We are pleased to note that Professors Roberts and Gottesman expressed the opinion that Canada’s debt strategy and objectives are consistent with the best practices of other sovereigns and also with current academic literature. The recommendations presented here are summaries, approved by the author, of issues raised in the document above. Specific management responses to the issues raised are:

1. Canada’s fixed-rate debt is proportionally smaller than that of most other countries, suggesting that Canada’s debt profile is less prepared for supply shocks than other countries. It would be useful to review rollover risk and conduct a comparative survey of redemption profiles across countries. In addition, rollover risk should be incorporated in the Government’s analytical framework.

Department Response

The maturity profile of the federal debt reflects the Government’s decision to structure it in a way that balances lower financing costs with reasonable cost stability and lower refinancing risk under a range of potential interest rate environments over the long term. The target debt structure is not based on a particular interest rate outlook but rather a prudent evaluation of the range of possible scenarios.

The Department also maintains an active interest in the debt policies of comparable sovereign countries in order to ensure that it benefits from experiences abroad as well as domestically. While sovereign debt structure comparisons are complicated by data definitions, recent meetings with other debt managers suggest that the redemption profiles of comparable sovereigns have been reduced over the last few years.

Beyond this, the Department is taking more explicit steps to address the issue of rollover risk more comprehensively through the incorporation of additional measures such as fixed-floating ratio and duration in its analytical framework and through more in-depth study of the implications of changes in the average-term-to-maturity of the debt.

2. The Government should extend its quantitative methodologies and their applications and recognize more explicitly the limitations of techniques employed.

Department Response

Current work is focussing on improvements in modelling techniques.

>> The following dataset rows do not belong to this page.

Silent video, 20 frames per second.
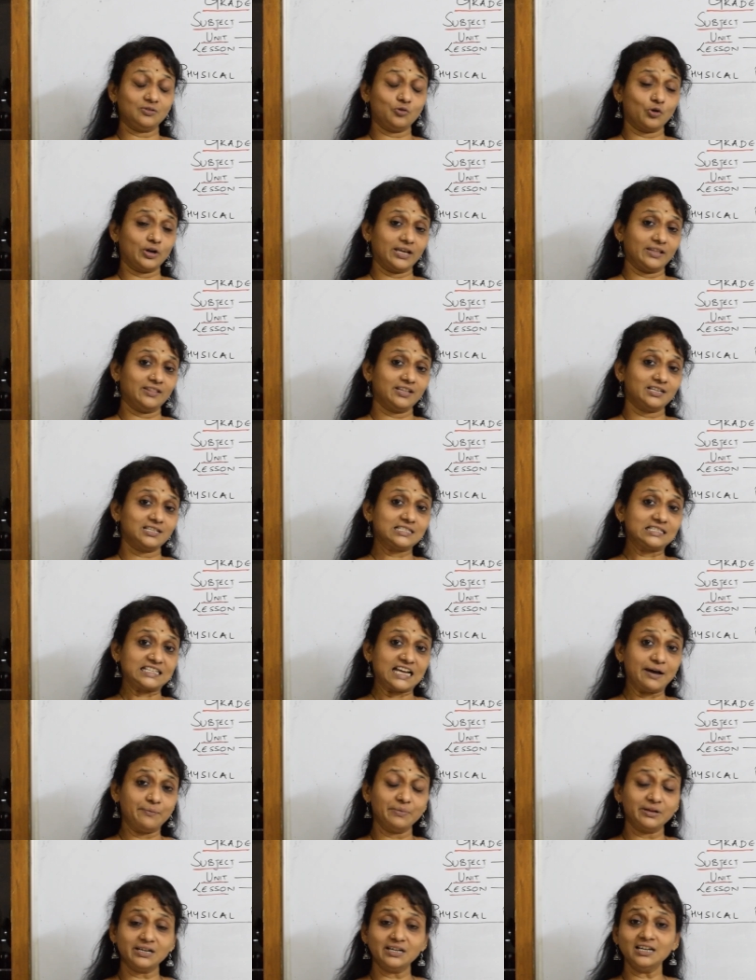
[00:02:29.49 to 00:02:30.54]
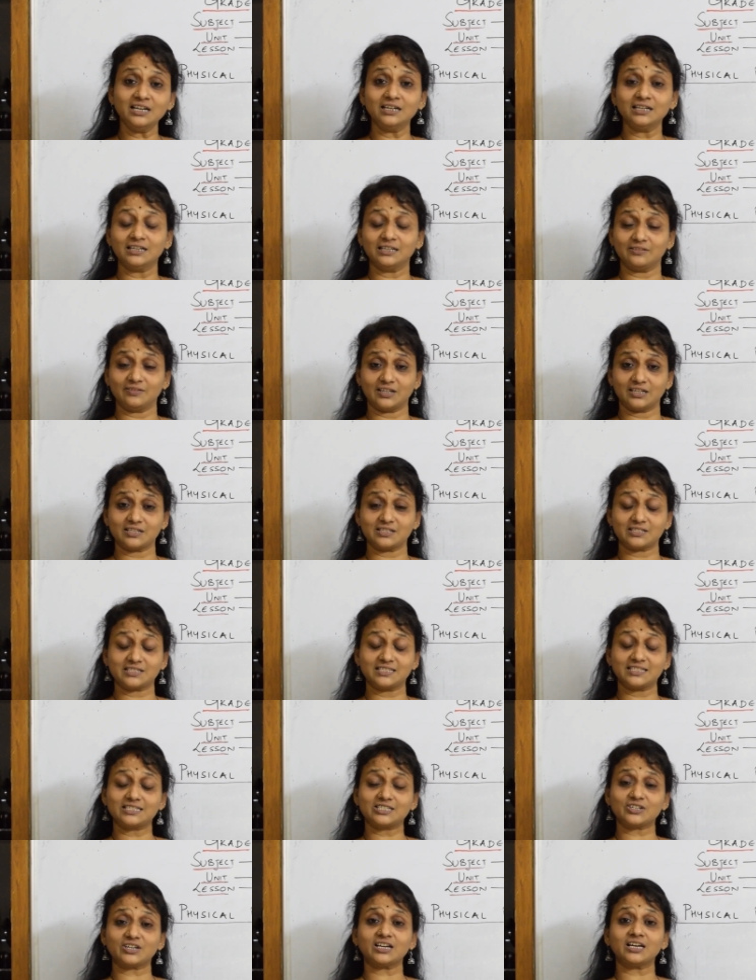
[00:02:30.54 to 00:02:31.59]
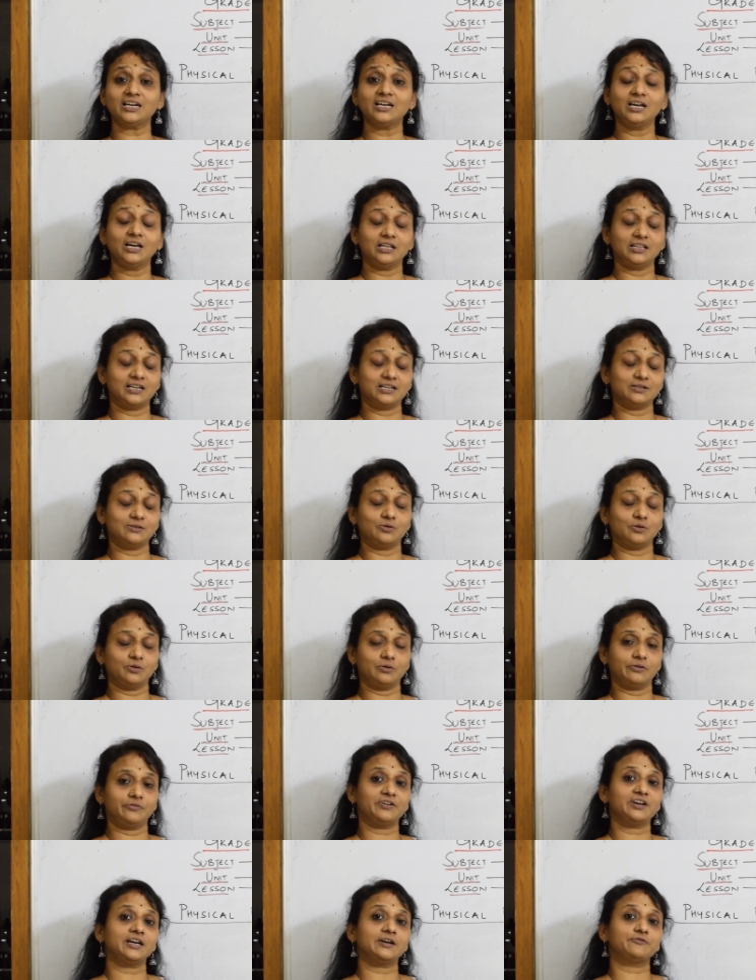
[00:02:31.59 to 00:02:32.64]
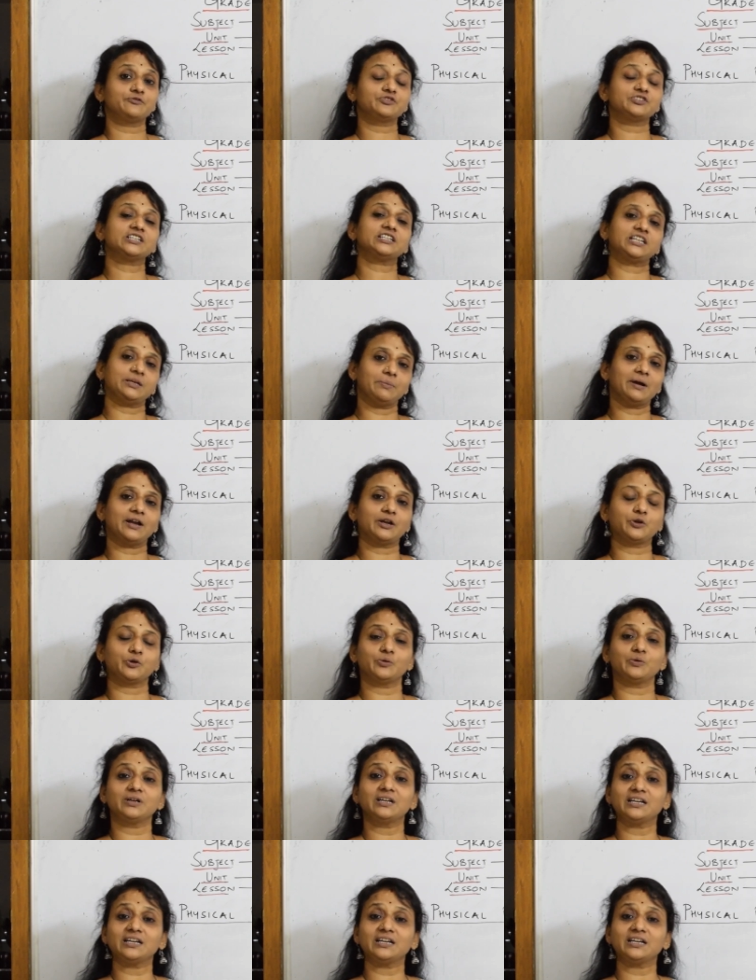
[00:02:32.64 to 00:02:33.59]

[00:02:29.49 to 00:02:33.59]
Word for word: okay there is tamarind that is citric that oh, if i have to say tomato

As modelling techniques evolve, new quantitative methodologies will be incorporated.

3. The Government should enhance the interest rate and economic models by creating analytical links among the surplus or deficit position of the Government, the evolution of the term structure and general economic conditions.

Department Response

Recent work by the Bank of Canada on the modelling of the fiscal impact of interest rate changes is addressing this recommendation.

4. The Government should incorporate alternative fiscal scenarios into its analytic models.

Department Response

Recent work by the Bank of Canada on the modelling of the fiscal impact of interest rate changes is addressing this recommendation.

5. The Government should move to speed up its computer model, which currently requires eight hours to run.

Department Response

Current work is focussing on improvements in modelling techniques. An important aspect of this work is improving the capacity to assess a broader range of economic scenarios in a more timely fashion. Work done by the Bank of Canada, together with the Department of Finance, has already greatly reduced the time required to run the existing model. Other work continues on improving modelling of a more simplified representation of the debt structure.

6. The Government should conduct a back-casting exercise to verify the utility of its model through the use of historical data.

Department Response

The Department is planning to undertake back-casting work in the near future.

7. The Government should consider expanding derivative use to manage risk.

Department Response

Derivatives (interest rate swaps) have been used to manage risk in the past. However, the Department has concerns about the potential impact on financial markets and how transparency can be maintained given the large size of the debt stock. The Government currently prefers to manage the debt structure through adjustment of its primary issuance of various types of securities. The desirability of using swaps for debt structure management is reviewed periodically.